• [TO DO] In the records below, repeat word for word only the lines starting at the one that contains "[00:00:00.00]" and ending at the one that contains "[00:00:02.30]", pictures excluded.

• [Dataset entries]
┄┄┄┄┄┄

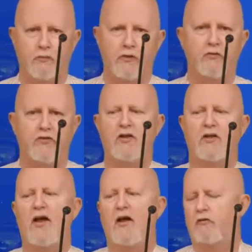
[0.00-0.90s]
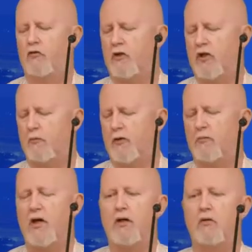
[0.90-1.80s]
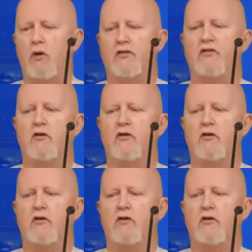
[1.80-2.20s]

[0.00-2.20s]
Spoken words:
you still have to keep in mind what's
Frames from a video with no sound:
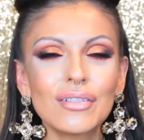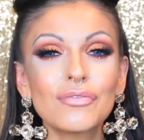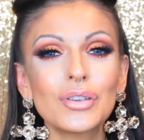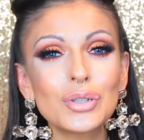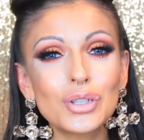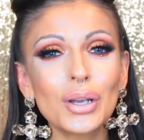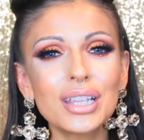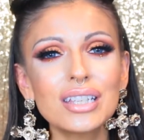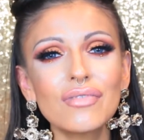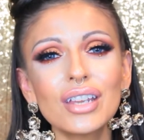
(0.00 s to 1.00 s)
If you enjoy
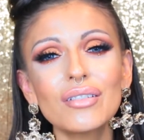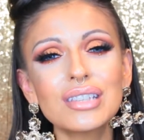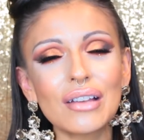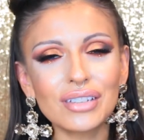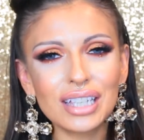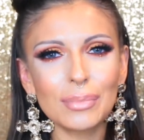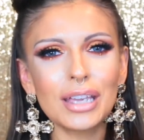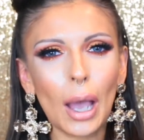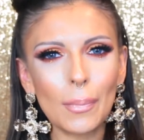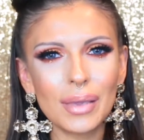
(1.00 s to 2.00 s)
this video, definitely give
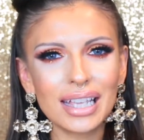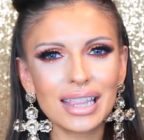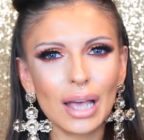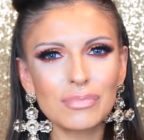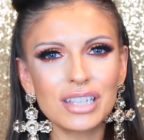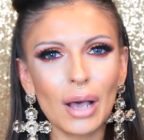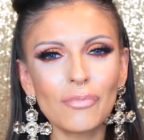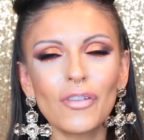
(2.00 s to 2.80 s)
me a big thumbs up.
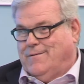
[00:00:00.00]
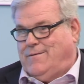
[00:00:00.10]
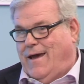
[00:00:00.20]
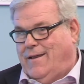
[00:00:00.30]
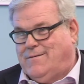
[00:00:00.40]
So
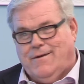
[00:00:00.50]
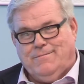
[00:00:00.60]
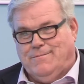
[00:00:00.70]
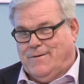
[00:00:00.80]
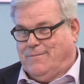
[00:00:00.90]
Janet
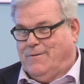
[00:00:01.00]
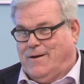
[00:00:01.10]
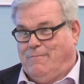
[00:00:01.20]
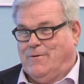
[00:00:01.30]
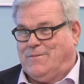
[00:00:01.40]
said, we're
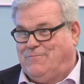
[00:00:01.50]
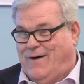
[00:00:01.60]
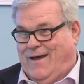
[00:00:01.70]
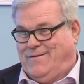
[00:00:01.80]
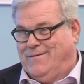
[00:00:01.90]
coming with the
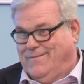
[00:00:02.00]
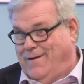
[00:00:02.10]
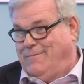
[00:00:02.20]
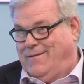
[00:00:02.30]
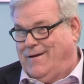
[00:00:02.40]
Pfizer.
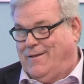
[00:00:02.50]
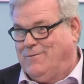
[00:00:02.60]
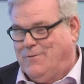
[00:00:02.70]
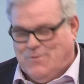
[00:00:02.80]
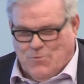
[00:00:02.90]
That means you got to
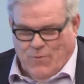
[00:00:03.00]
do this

┄┄┄┄┄┄

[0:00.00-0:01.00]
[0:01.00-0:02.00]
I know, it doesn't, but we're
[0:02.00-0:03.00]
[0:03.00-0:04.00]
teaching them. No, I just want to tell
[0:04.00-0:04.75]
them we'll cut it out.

┄┄┄┄┄┄

• [OUTPUT OF THE TASK]
[00:00:00.00]
[00:00:00.10]
[00:00:00.20]
[00:00:00.30]
[00:00:00.40]
So
[00:00:00.50]
[00:00:00.60]
[00:00:00.70]
[00:00:00.80]
[00:00:00.90]
Janet
[00:00:01.00]
[00:00:01.10]
[00:00:01.20]
[00:00:01.30]
[00:00:01.40]
said, we're
[00:00:01.50]
[00:00:01.60]
[00:00:01.70]
[00:00:01.80]
[00:00:01.90]
coming with the
[00:00:02.00]
[00:00:02.10]
[00:00:02.20]
[00:00:02.30]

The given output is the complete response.